For more than a decade, Wessel says a lot of things were happening prior to the pandemic that favored lower prices: increased globalization, favorable trade deals, and more workers coming into the world economy, but after the pandemic, that changed. The massive amounts of stimulus money pumped into the economy to buoy families through the pandemic among them.

“We might be at an inflection point where a lot of the forces in the global economy were winds blowing to push prices down and now some of those winds have shifted, and when we get through this ugly period, it might be that the forces of the world economy are pushing prices up,” said Wessel.

The difficult part about combatting those forces in the short-term, Wessel says, is the Federal Reserve cannot predict how much its policies will affect the economy. It can only go off data from the past.

It is why the Fed has implemented incremental interest rate hikes, so it can evaluate the impact and then decide on next steps.

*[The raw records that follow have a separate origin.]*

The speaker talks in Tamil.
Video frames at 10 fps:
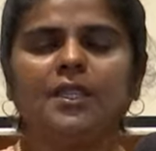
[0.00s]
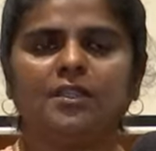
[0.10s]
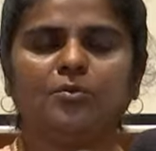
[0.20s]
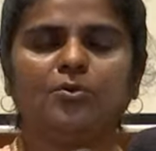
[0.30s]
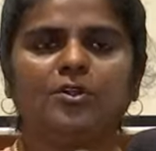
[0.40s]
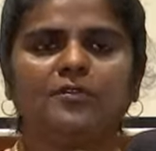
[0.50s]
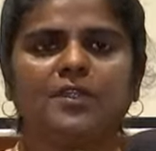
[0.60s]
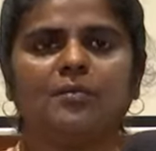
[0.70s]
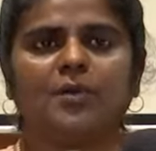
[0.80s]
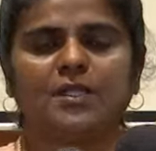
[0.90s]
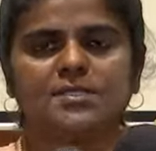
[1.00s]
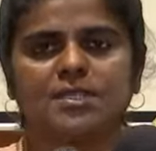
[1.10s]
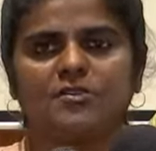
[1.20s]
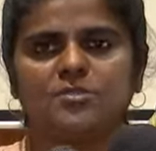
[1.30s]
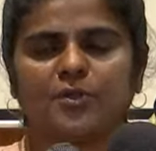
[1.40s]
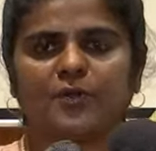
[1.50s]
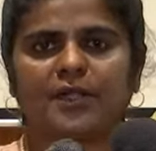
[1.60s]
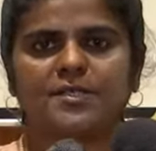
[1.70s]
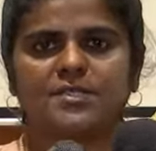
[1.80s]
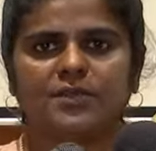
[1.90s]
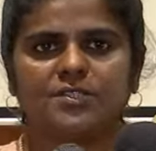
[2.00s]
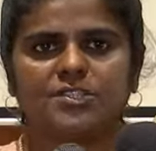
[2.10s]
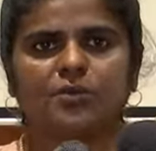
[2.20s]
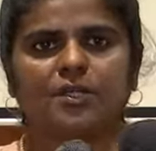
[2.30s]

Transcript: இந்த மூணு விதமான சர்வீஸ் ப்ரொவைடர்ஸை வச்சு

In the longer term, Wessel says the Federal Reserve is looking at solutions that would sustain a strengthened economy such as promoting more competition to knock down prices, empowering unions to pump up wages, and growing productivity among the U.S. workforce.

“If we make these investments, we have reason to believe we can have faster productivity growth and that will allow us to have more goods and services without paying more for them and that would be the happy ending,” said Wessel.